Google is pulling the capabilities of real-time audio transcription into an app, thanks to big data resources of the cloud and real-time analytics.
Automated, real-time transcription technology has been around for some time, introduced to the mass market several decades ago by companies such as Dragon Systems. Open and closed captioning systems have been seen on television programs as far back as 1973.
Such technology has been nothing short of revolutionary for the daily lives of deaf or hard-of-hearing people. The challenge with such systems is they are not readily available for more informal or spontaneous discussions. Google has been active in this space, and recently unveiled technology that promises to extend real-time transcription technology to everyday life.
The service, Live Transcribe, is a free Android service that makes real-world conversations more accessible by bringing the power of automatic captioning into every day, conversational use. The service runs on Google Cloud and captions conversations in real-time, supporting over 70 languages and more than 80 percent of the world’s population. “You can launch it with a single tap from within any app, directly from the accessibility icon on the system tray,” relates Sagar Savla, product manager for machine perception at Google in a recent post.
The user experience (UX) was an important part of the project, he relates. Google partnered with Gallaudet University to kickstart user experience research collaborations that would ensure core user needs were satisfied while maximizing the potential of our technologies. Hardware was the first consideration, with the decision to develop a smartphone app, due to the “sheer ubiquity of these devices and the increasing capabilities they have.”
Confidence in the transcription being delivered is another critical UX factor. For example, as anyone who has watched closed captioning can attest, sometimes words and phrases are twisted and are displayed as confusing dialog. The team considered but abandoned the idea of a color-coded text system for displaying confidence, as this would be a distraction, Savla says. “Instead, Live Transcribe focuses on better presentation of the text and supplementing it with other auditory signals besides speech.”

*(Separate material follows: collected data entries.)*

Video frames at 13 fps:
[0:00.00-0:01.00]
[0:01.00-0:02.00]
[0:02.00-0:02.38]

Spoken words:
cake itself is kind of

Dealing with noisy rooms or environments was another challenge to the development team. “Known as the cocktail party problem, understanding a speaker in a noisy room is a major challenge for computers,” says Savla. To address this, the team added an indicator consisting of two concentric circles that helps visualize the volume of user speech relative to background noise — with an inner circle representing the environmental noise level, and an outer circle representing the fidelity of the speaker’s voice. “This gives users instant feedback on how well the microphone is receiving the incoming speech from the speaker, allowing them to adjust the placement of the phone,” he adds.

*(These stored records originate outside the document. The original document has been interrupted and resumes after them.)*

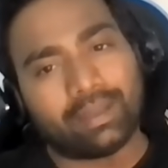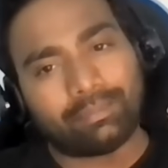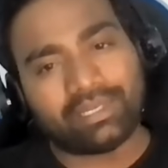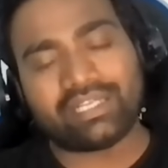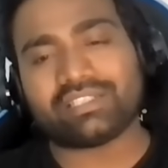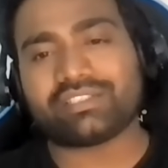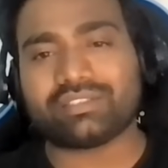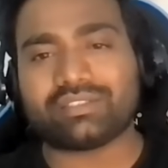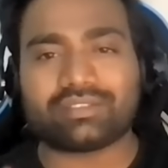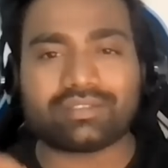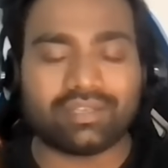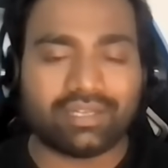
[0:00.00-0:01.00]

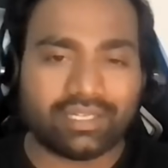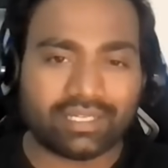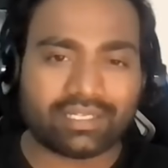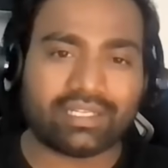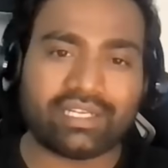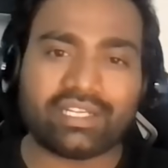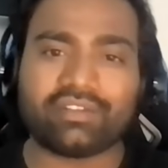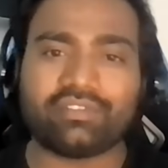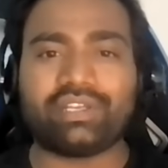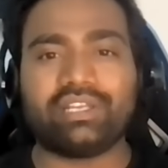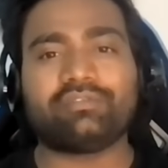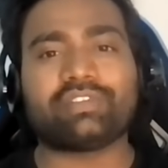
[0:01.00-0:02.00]
applications,
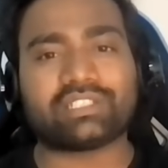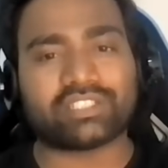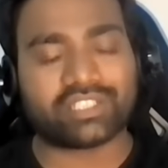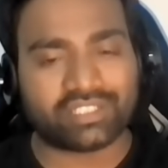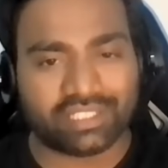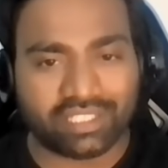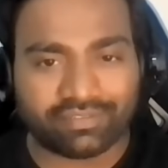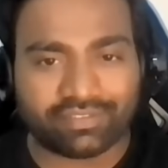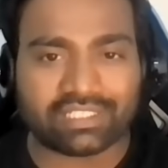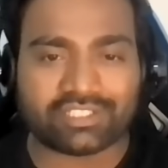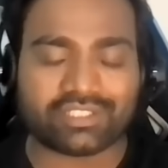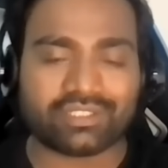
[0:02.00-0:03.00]
declarative infrastructure
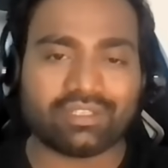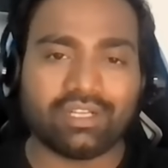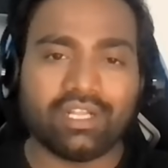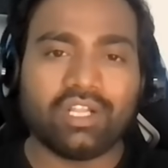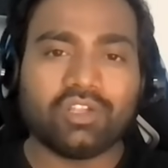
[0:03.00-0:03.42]
definition.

Network latency is another issue the Google research team sought to alleviate. “Live Transcribe combines the results of extensive user experience research with seamless and sustainable connectivity to speech processing servers,” Salvo relates. To minimize network consumption, the team added “an on-device neural network-based speech detector, built on our previous work with AudioSet. This network is an image-like model which detects speech and automatically manages network connections to the cloud engine, minimizing data usage over long periods of use.”
For future releases, the Google team plans to enhance on-device recognition, speaker-separation, and speech enhancement.